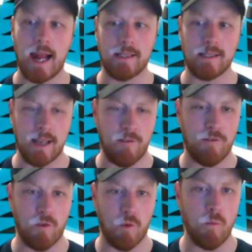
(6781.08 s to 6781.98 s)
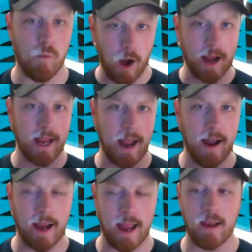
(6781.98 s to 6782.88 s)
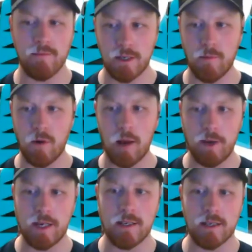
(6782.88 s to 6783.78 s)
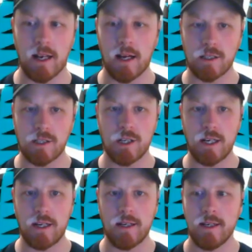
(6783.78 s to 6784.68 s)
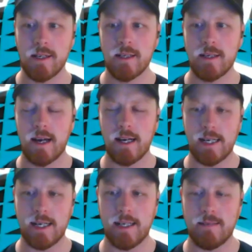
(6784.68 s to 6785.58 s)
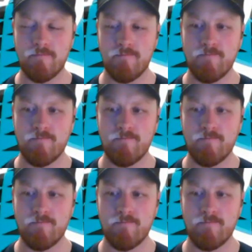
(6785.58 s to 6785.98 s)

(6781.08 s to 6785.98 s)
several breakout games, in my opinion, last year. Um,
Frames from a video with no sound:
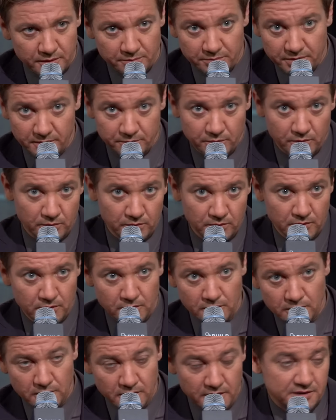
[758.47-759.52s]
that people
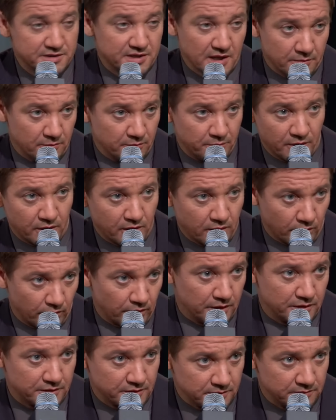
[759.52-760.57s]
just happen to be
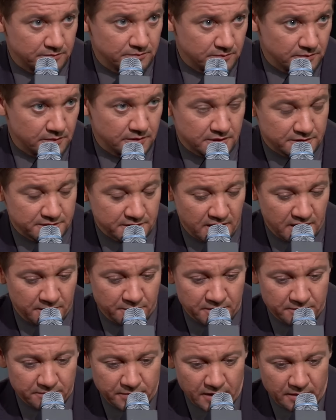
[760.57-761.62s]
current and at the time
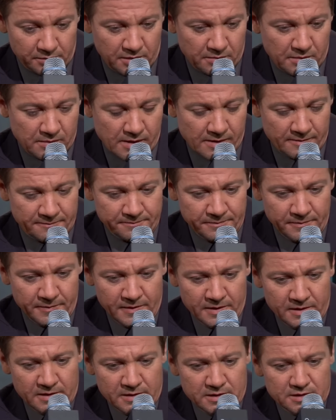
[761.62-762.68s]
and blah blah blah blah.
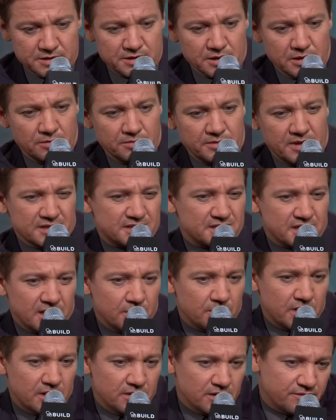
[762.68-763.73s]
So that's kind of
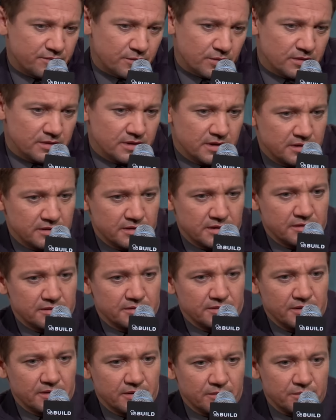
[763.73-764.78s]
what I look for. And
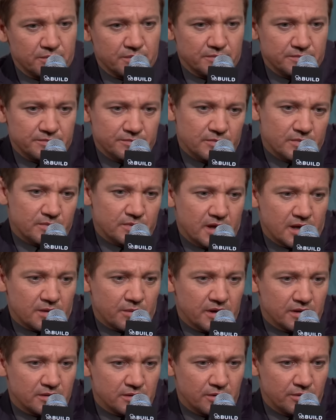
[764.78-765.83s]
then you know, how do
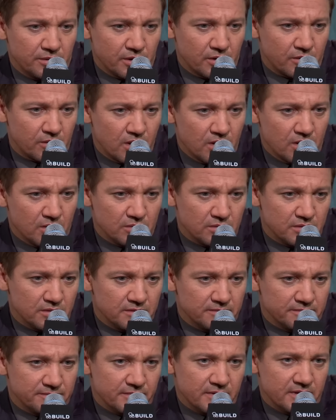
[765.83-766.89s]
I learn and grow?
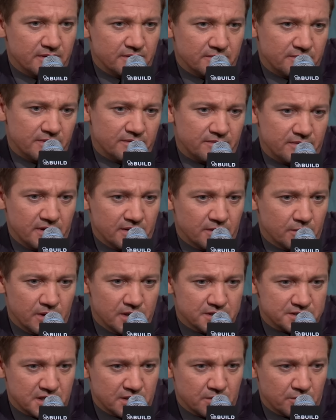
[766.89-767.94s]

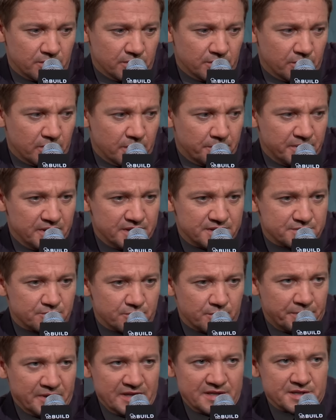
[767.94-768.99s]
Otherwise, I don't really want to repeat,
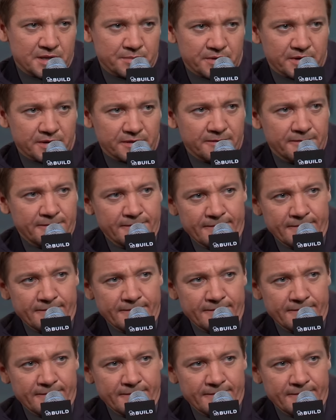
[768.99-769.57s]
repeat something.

▶ **Work to be completed**:
Write out the data above exactly as it appears, but without any image.

▶ **Output of the task**:
(6781.08 s to 6781.98 s)
(6781.98 s to 6782.88 s)
(6782.88 s to 6783.78 s)
(6783.78 s to 6784.68 s)
(6784.68 s to 6785.58 s)
(6785.58 s to 6785.98 s)

(6781.08 s to 6785.98 s)
several breakout games, in my opinion, last year. Um,
Frames from a video with no sound:
[758.47-759.52s]
that people
[759.52-760.57s]
just happen to be
[760.57-761.62s]
current and at the time
[761.62-762.68s]
and blah blah blah blah.
[762.68-763.73s]
So that's kind of
[763.73-764.78s]
what I look for. And
[764.78-765.83s]
then you know, how do
[765.83-766.89s]
I learn and grow?
[766.89-767.94s]

[767.94-768.99s]
Otherwise, I don't really want to repeat,
[768.99-769.57s]
repeat something.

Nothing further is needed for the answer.